### TASK REQUIREMENTS
Of all the lines below, output only those starting at the one with "[0:00.00-0:00.96]" and ending at the one with "What the speaker", both ends included, exactly as written.

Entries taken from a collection
____

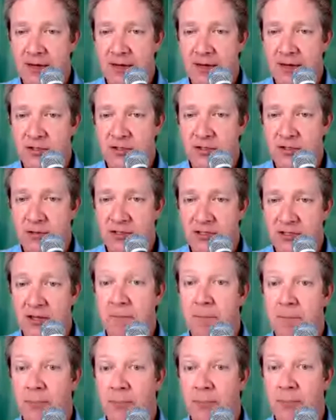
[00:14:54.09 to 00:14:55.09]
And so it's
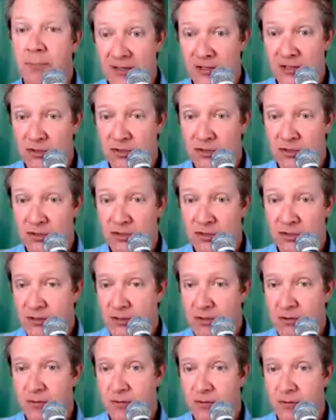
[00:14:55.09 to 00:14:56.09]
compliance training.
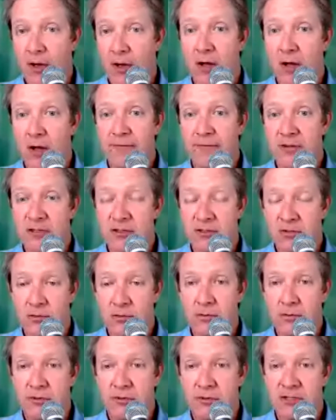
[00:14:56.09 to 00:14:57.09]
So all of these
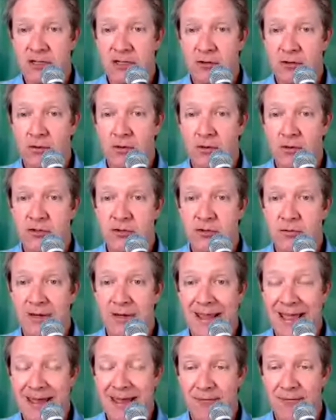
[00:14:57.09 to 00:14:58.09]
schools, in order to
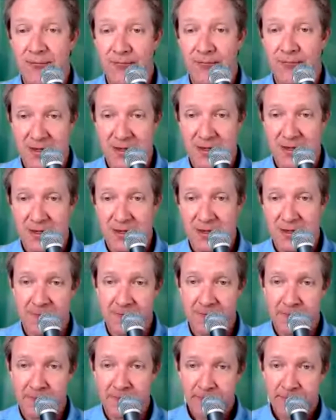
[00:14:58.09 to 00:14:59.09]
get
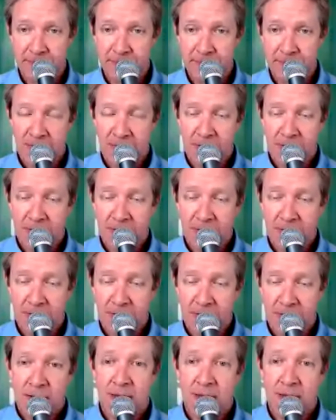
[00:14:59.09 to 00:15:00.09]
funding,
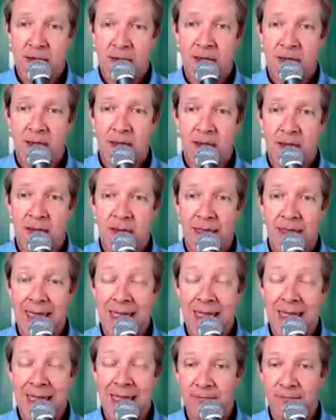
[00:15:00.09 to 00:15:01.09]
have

____

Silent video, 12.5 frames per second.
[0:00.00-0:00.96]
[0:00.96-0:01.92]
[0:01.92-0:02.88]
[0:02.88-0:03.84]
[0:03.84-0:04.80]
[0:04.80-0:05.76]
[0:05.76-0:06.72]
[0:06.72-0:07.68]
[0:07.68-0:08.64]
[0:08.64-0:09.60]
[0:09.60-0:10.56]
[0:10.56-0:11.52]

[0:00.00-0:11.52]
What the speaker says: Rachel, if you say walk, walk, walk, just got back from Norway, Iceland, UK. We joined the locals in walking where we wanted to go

____

### RESULT FOR THIS EXERCISE
[0:00.00-0:00.96]
[0:00.96-0:01.92]
[0:01.92-0:02.88]
[0:02.88-0:03.84]
[0:03.84-0:04.80]
[0:04.80-0:05.76]
[0:05.76-0:06.72]
[0:06.72-0:07.68]
[0:07.68-0:08.64]
[0:08.64-0:09.60]
[0:09.60-0:10.56]
[0:10.56-0:11.52]

[0:00.00-0:11.52]
What the speaker says: Rachel, if you say walk, walk, walk, just got back from Norway, Iceland, UK. We joined the locals in walking where we wanted to go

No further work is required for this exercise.